Action item
A single number is the answer here: how many lines below include "second"?

^^^^^^^^^^^^^^^^

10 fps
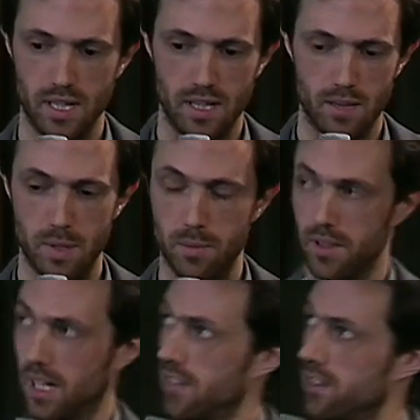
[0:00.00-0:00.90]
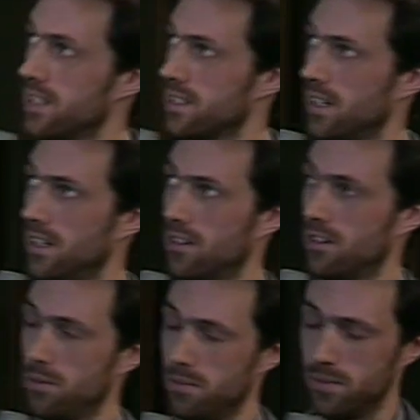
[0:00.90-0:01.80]
the people on the left-hand side
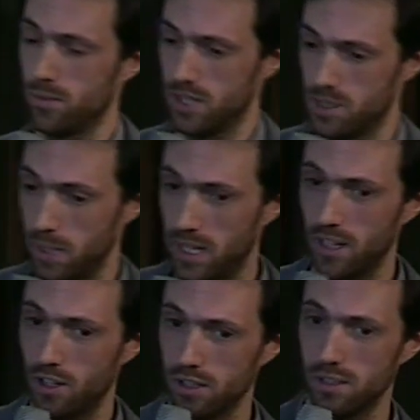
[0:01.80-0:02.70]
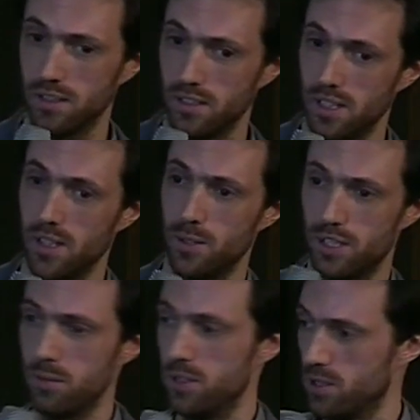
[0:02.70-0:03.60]
one is picking cotton, which
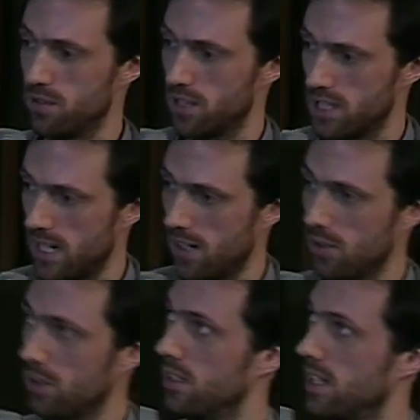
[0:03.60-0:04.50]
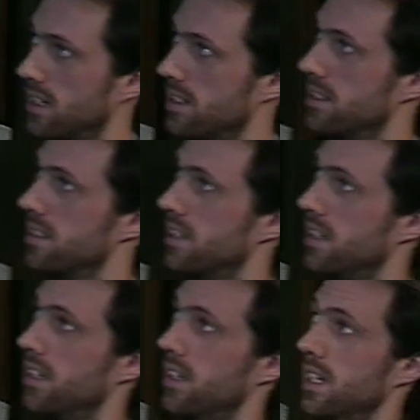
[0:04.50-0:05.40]
could be used for a towel. The next is
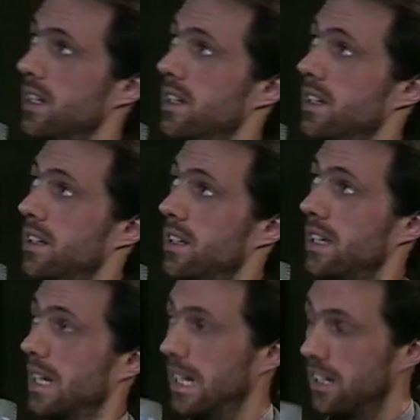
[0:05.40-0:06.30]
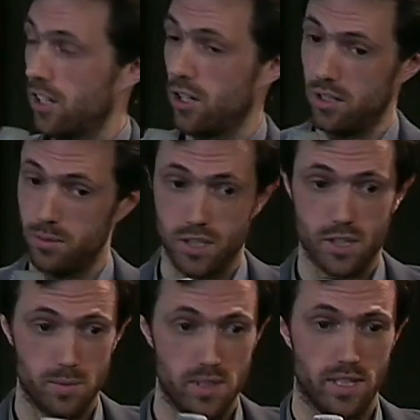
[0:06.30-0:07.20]
cleaning cotton, which
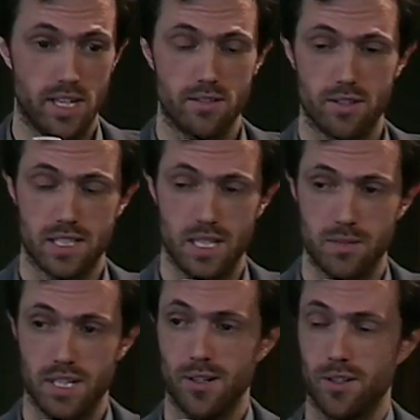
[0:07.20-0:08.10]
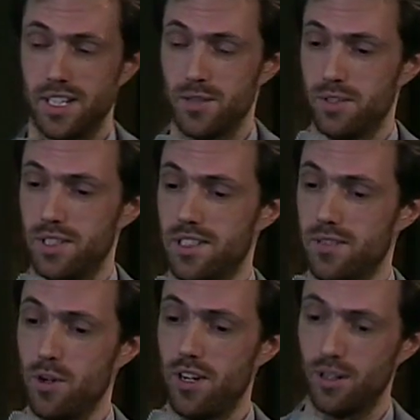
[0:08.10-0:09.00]
could be, again, for the same towel. The next one is
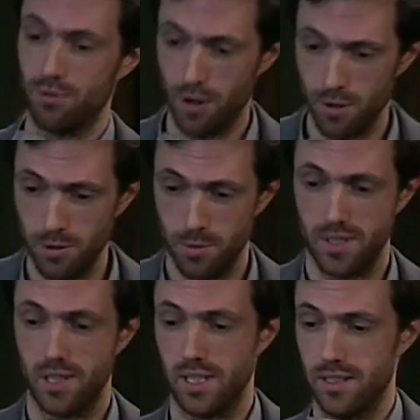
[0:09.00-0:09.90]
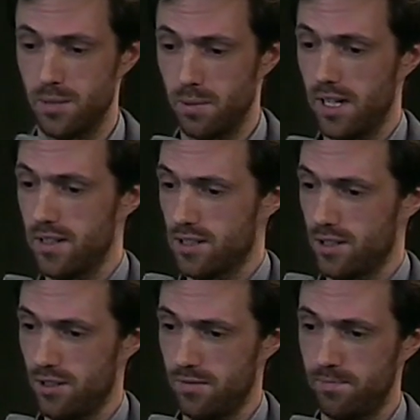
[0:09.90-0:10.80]
working on a road, which could then supply this
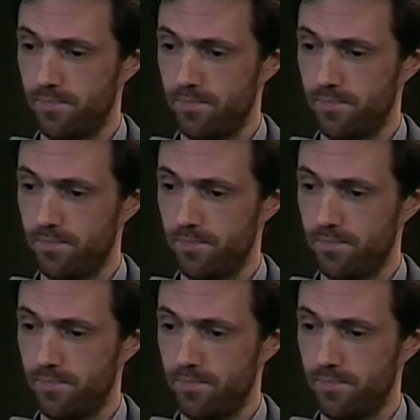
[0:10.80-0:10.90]
cotton.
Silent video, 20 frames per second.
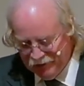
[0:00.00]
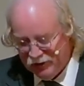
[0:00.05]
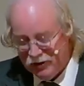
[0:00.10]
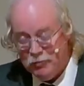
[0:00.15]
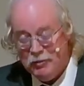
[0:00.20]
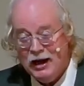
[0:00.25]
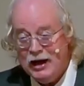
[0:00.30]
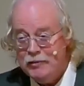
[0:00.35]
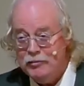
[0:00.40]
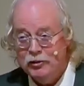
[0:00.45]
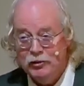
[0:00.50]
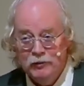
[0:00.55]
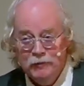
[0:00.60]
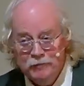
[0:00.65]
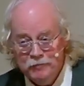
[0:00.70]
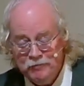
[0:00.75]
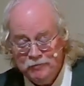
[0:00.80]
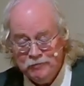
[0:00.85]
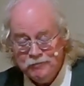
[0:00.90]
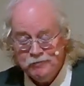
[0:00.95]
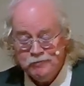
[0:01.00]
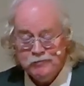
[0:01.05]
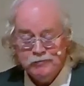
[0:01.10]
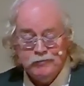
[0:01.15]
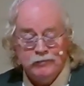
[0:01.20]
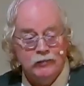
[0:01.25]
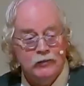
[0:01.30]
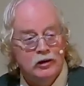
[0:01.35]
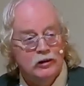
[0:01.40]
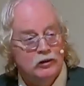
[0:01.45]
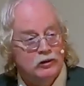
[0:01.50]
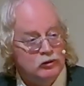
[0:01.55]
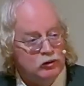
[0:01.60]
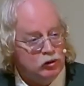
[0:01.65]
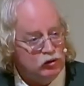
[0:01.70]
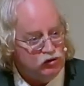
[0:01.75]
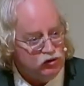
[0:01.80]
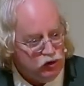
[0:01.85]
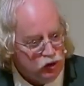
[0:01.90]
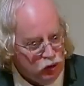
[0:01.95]
the Bible,
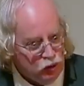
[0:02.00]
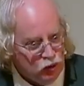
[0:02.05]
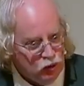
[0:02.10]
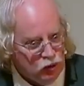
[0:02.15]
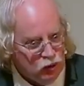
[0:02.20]
there's two.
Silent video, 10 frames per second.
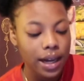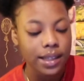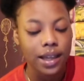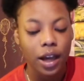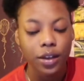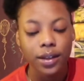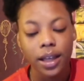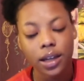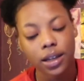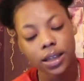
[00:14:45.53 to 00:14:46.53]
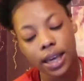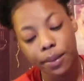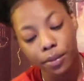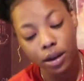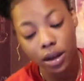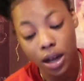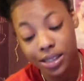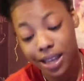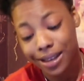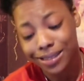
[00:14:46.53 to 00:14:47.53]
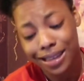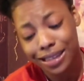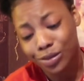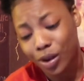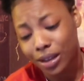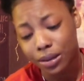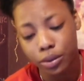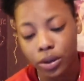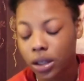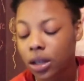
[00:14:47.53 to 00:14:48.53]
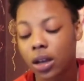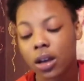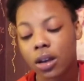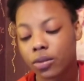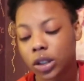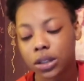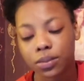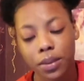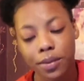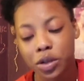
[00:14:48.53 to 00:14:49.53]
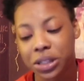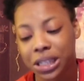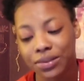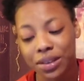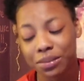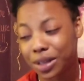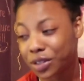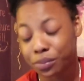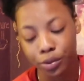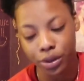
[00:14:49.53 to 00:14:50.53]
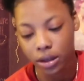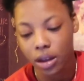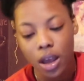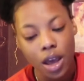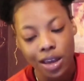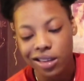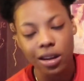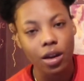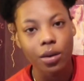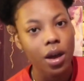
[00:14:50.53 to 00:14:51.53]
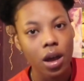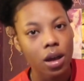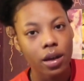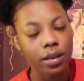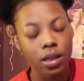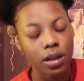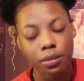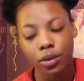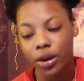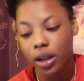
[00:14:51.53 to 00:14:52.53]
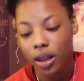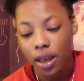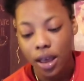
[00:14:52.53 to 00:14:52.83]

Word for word: that it's calculator, camera, contact, settings, wallet, boring, voice memos, T V, boring, you know, boring.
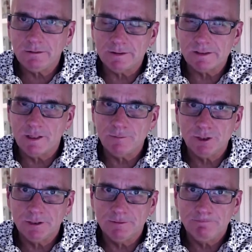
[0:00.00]

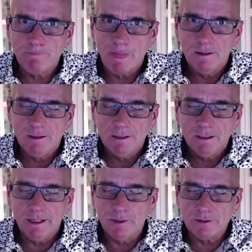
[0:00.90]
assumption.
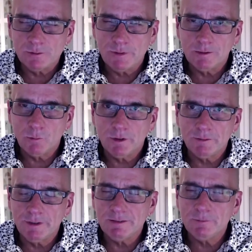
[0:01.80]
I know it's a weird word,
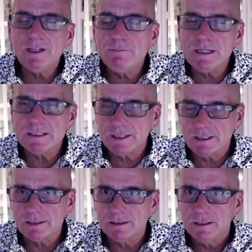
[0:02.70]
but it really means
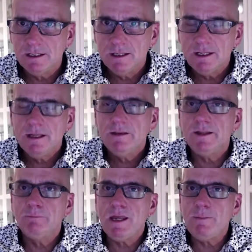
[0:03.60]
this,
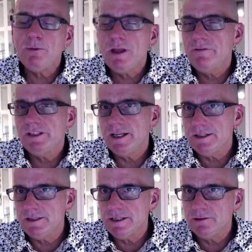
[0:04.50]
that people have a
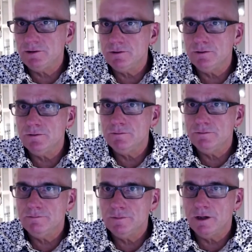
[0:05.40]
tendency to
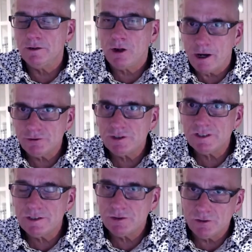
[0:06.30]
unconsciously
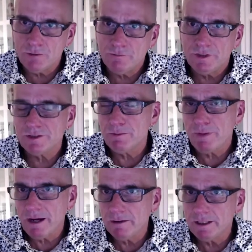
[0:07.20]
assume there's a
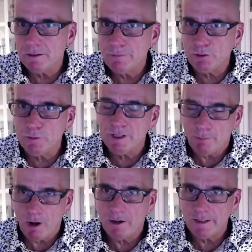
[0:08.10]
parallel between a
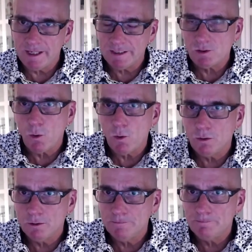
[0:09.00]
part and its whole.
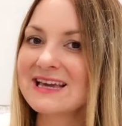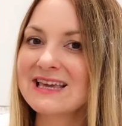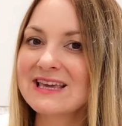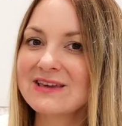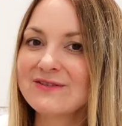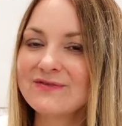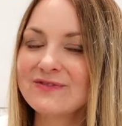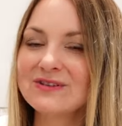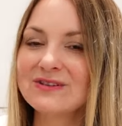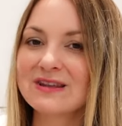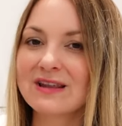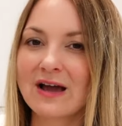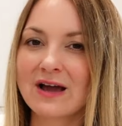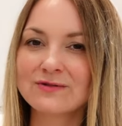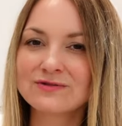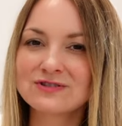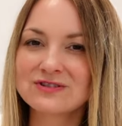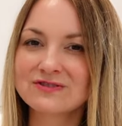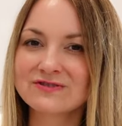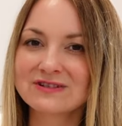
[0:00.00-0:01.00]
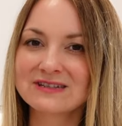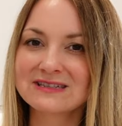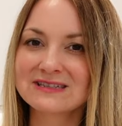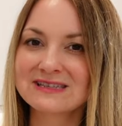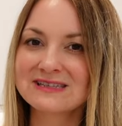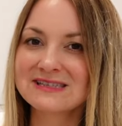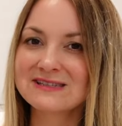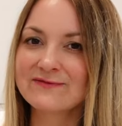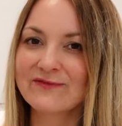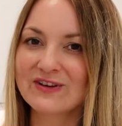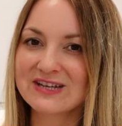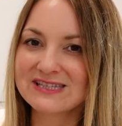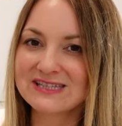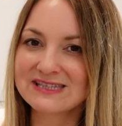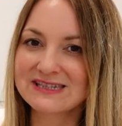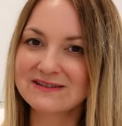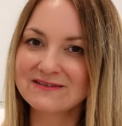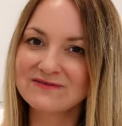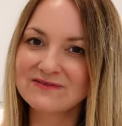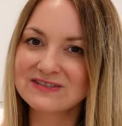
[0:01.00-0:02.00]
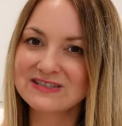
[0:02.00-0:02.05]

even now during this festive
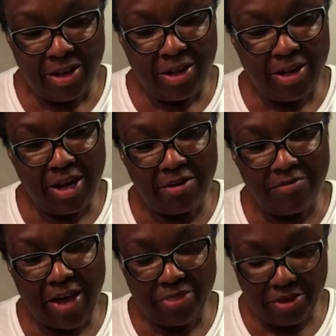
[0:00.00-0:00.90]
Now
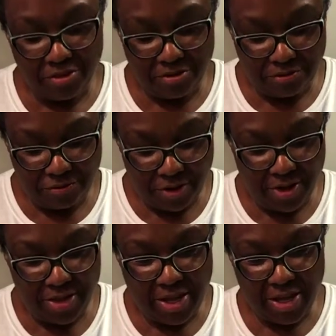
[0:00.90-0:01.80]
you've got the little foot
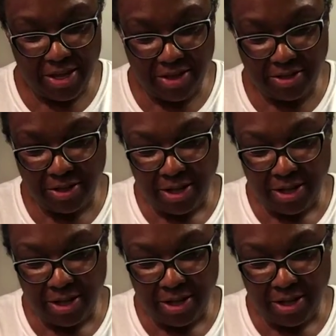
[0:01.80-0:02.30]
on the end,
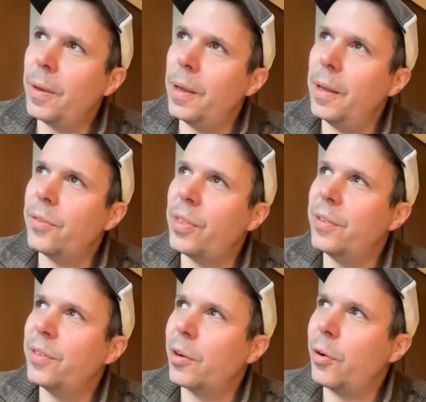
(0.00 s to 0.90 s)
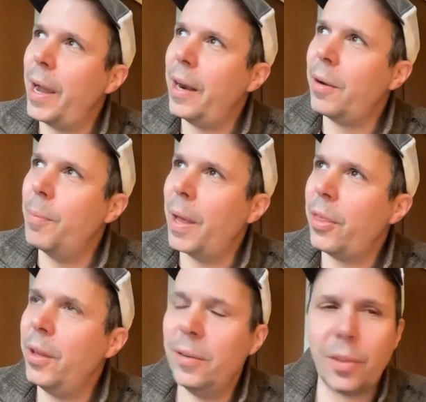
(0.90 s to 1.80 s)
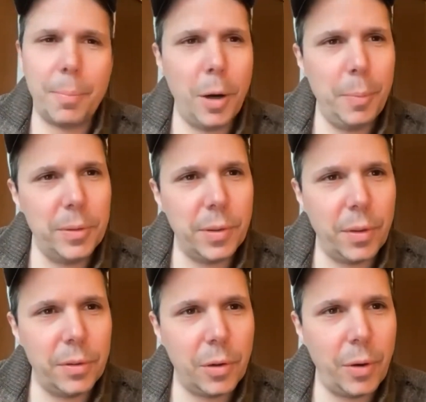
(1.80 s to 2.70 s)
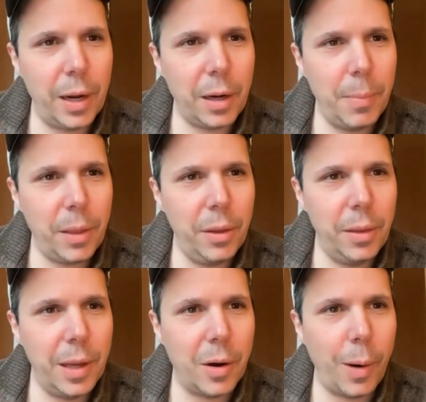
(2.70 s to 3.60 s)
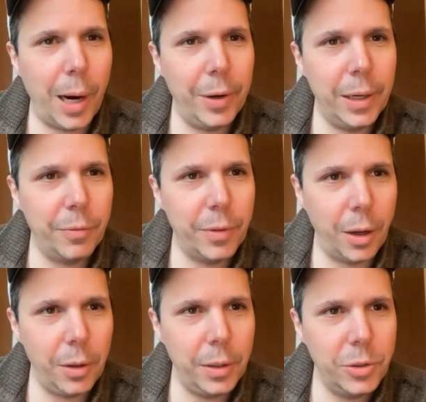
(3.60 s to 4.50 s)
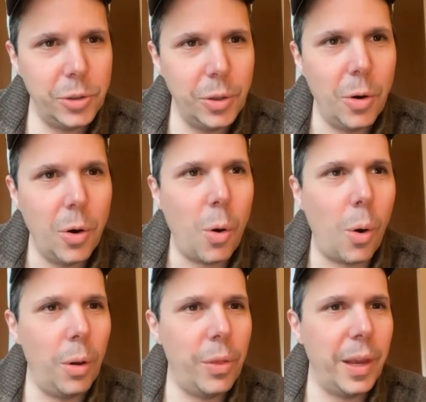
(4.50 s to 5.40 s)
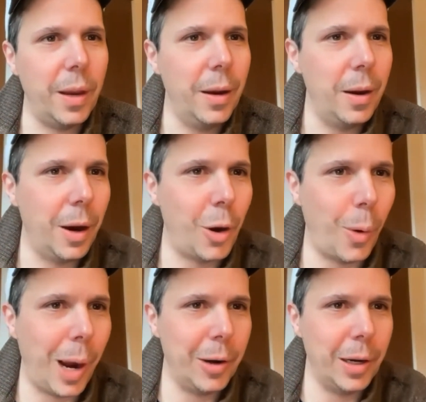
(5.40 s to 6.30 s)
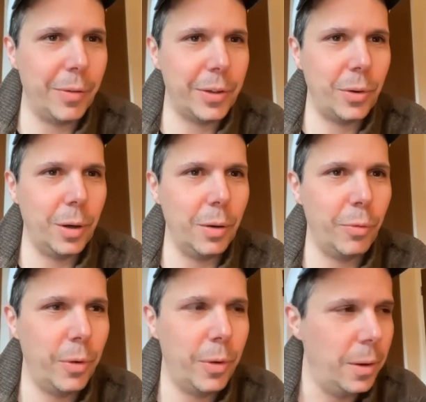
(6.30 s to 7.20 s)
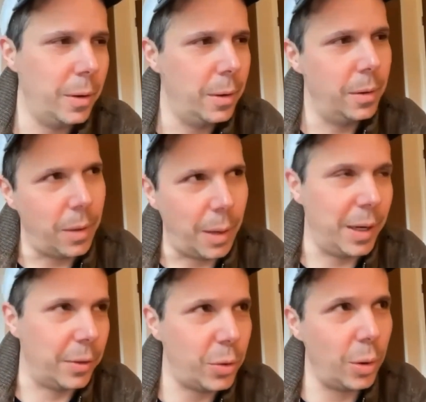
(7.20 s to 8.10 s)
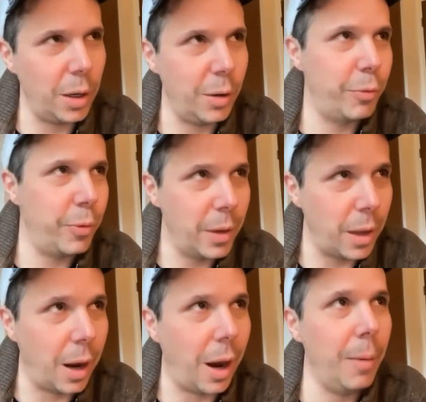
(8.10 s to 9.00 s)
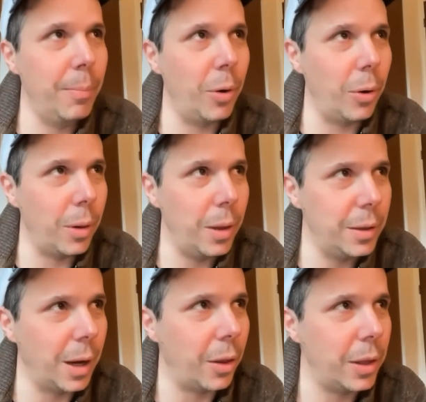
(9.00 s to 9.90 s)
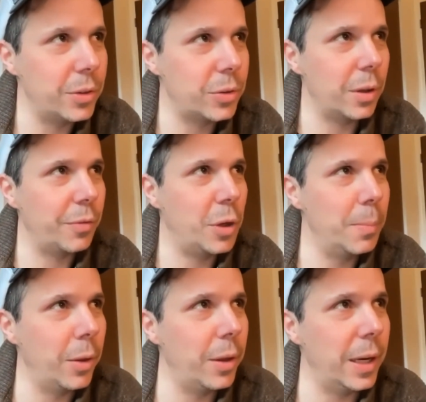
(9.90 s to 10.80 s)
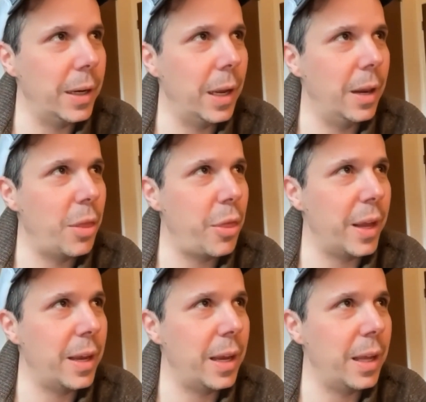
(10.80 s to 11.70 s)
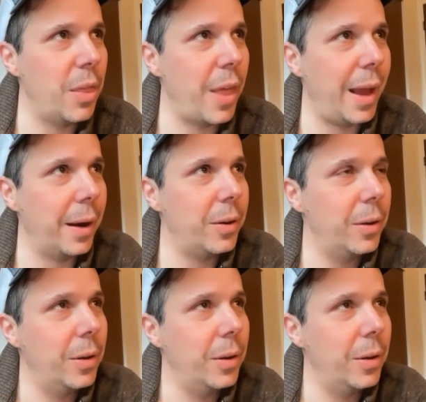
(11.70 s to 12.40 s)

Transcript: is the Socratic method, is the purpose of the Socratic method the acquiring of knowledge or the acquiring of a sort of, I mean, a sort of humble knowledge, a sort of humility in thinking that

^^^^^^^^^^^^^^^^

Exercise result
2